8. Put Loved Ones First. 
Keeping aging parents and grandparents nearby or in the home actually lowers disease and mortality rates of children. Centenarians also commit to a life partner (which can add up to 3 years of life expectancy) and invest in their children with time and love (they’ll be more likely to care for you when the time comes). What to do:

  • Keep your family or beloved friends close by. Invest in your relationships.

9. Right Tribe. Surround yourself by healthy people. Framingham Studies shows that smoking, obesity, happiness, and even loneliness are contagious. So the social networks of long-lived people have favorably shaped their health behaviors. What to do:

  • Join a gym, group fitness class, cooking class, hiking group… some group that gets you excited about being healthy. Being around people who are interested in their own health will rub off on you as well! Check out Meetup.com for some groups in your area.
  • Have a friend who loves to cook, is always up for a walk, is positive and happy-go-lucky? Maybe make a few more friend dates with that person rather than your friend who smokes, eats fast-food every meal, and complains all the time.

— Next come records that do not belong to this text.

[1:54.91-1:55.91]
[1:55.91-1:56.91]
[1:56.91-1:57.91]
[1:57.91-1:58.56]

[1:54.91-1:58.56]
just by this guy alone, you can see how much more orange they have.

So.. what if these characteristics were applied to cities and/or states in the U.S.? Could it help the citizens live longer? Albert Lea, Minn., was up to the challenge. Buettner and his team worked with the city to develop these traits and observe transformation. After just one year, participants added an estimated 2.9 years to their average lifespan while healthcare claims for city worker dropped 49 percent. 

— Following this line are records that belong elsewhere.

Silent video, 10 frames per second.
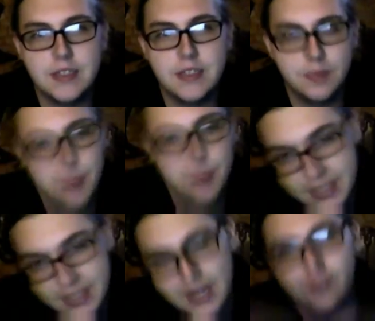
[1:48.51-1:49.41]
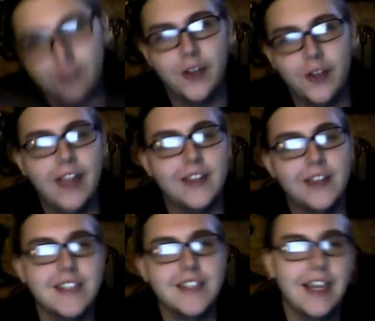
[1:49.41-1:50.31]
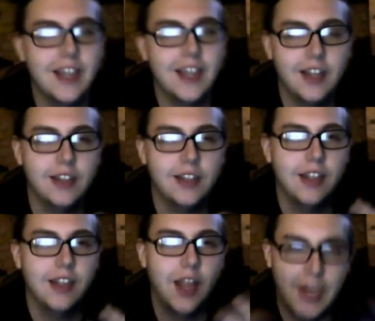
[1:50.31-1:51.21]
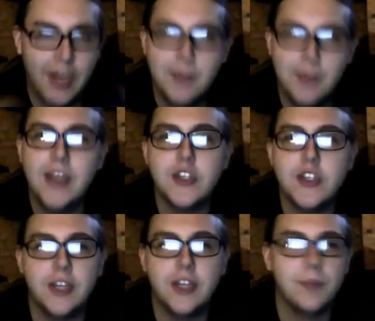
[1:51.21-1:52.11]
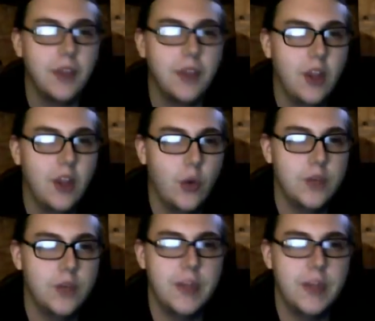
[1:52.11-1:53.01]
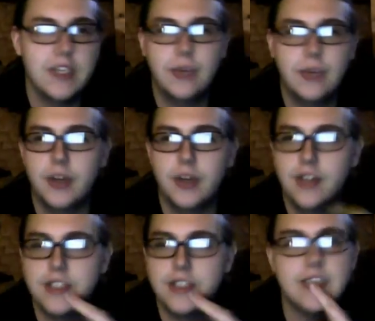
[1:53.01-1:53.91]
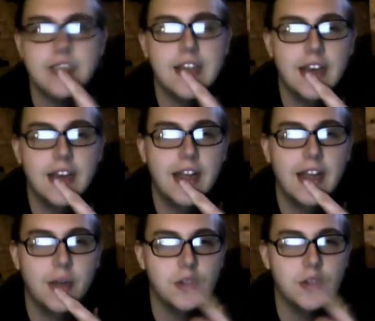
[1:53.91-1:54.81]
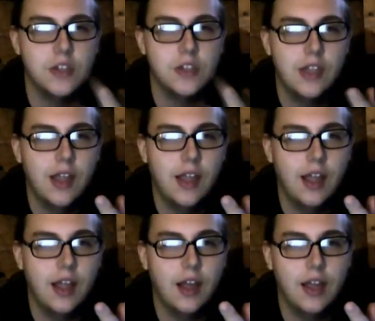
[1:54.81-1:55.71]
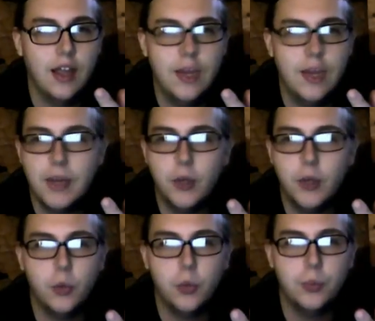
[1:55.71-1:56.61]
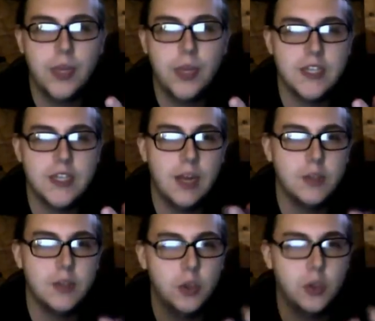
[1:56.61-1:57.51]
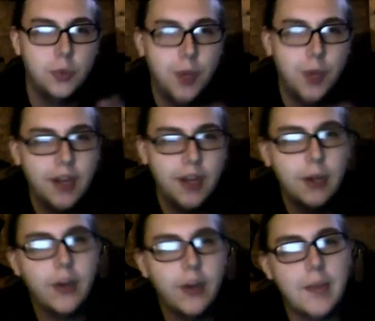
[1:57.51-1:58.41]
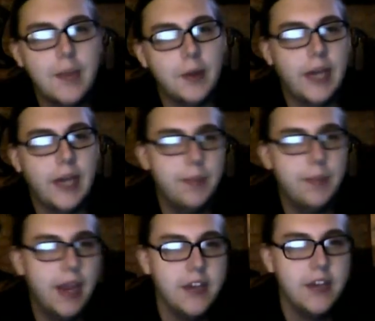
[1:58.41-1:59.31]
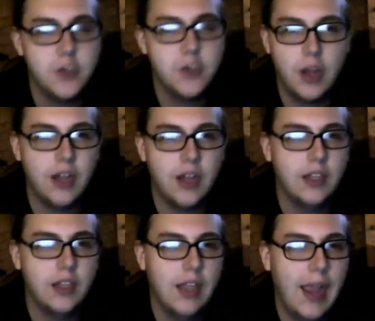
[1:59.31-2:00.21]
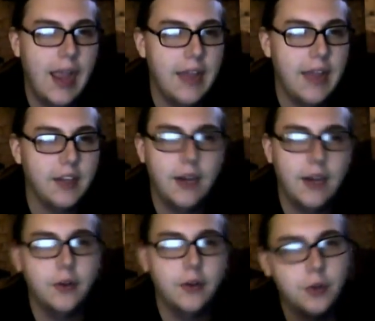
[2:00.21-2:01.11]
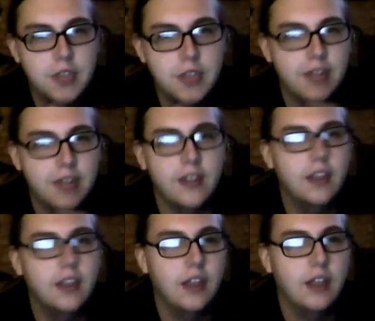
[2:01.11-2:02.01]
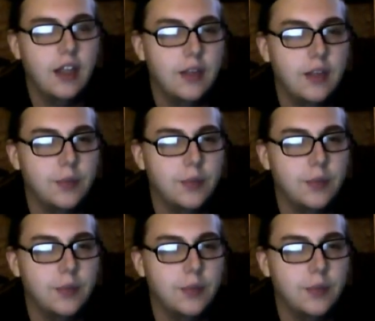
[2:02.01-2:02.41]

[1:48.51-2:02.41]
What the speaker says: myself and the site a campaign sheet, which basically what it does is it allows anybody who picks it up to put in their name of their campaign, to add the characters, add the uh,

That caught the eye of many media outlets. Soon Beach Cities in Los Angeles, Calif. joined, and in three years they were able to reduce obesity by 14 percent and smoking by 30 percent. Iowa joined in with a goal to become the healthiest state by 2016. Cedar Falls, Iowa has already been recognized as one of the healthiest cities in the U.S. Other cities that have recently joined the initiative include Hawaii, Oregon, Texas, and Naples, Florida.

How can we get Washington signed up?

Anywho, there is some background and exciting projects in the works. The tool that I found most interesting is the survey you can take to find out:

  • Biological age.
  • Overall life expectancy.
  • Healthy life expectancy.
  • Years you are gaining or losing because of your habits.

Buettner said that since he and the University of Minnesota School of Public Health developed this survey, it has shown to be accurate within 10 percent of the outcome they calculate. It will give you suggestions to how you can add days/years to your life, and you can choose a couple of those suggestions to implement in a six-week “Vitality Coaching” program. Basically what that means is you will get daily emails asking if you implemented a certain goal, and depending on the answer you give, you may or may not add some time to your clock. By the end of six weeks, it lets you know how many days you’ve added to your life from implementing healthier habits.

My challenge to you is to take the survey, post below what you found out and what changes you will make to add time to your life. Even if you don’t opt into the coaching – at least start implementing changes here and there!

Here is what I got:

Screen Shot 2015-11-19 at 7.28.04 PM

I’m feeling OK about it – but definitely have some room for improvement. I’ll be working on making sure to get all my fruits and veggies in daily, and finding ways to be active every day, rather than relying solely on my time at the gym. I want to live past 100!

What did you guys get? How are you going to work on adding to your time?

 

References:

Dan Buettner. “Understand the Blue Zones.” Institute for Integrative Nutrition®. Recorded class listened to on Nov. 15, 2015.